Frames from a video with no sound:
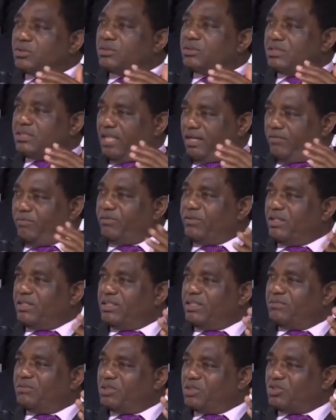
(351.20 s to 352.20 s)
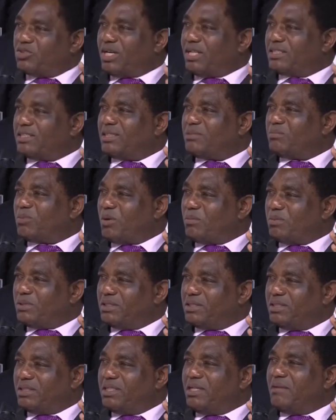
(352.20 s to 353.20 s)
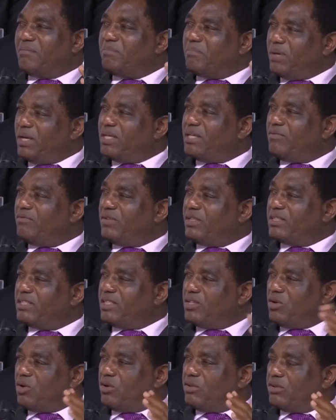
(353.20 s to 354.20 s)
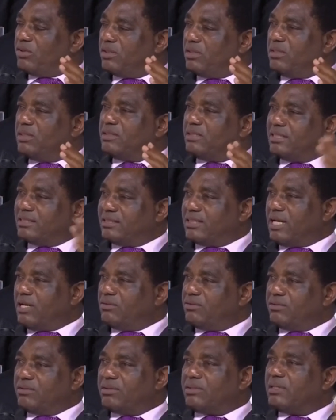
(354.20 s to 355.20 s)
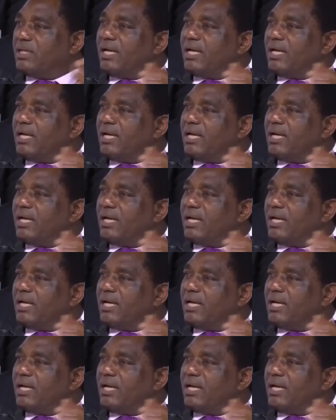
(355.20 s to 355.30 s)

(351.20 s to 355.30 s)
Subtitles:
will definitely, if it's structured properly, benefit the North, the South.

_____

Reproduce word for word the lines from the line with "(352.20 s to 353.20 s)" to the end of the entries above, both included, but leave the pictures out.

• [RESULT]
(352.20 s to 353.20 s)
(353.20 s to 354.20 s)
(354.20 s to 355.20 s)
(355.20 s to 355.30 s)

(351.20 s to 355.30 s)
Subtitles:
will definitely, if it's structured properly, benefit the North, the South.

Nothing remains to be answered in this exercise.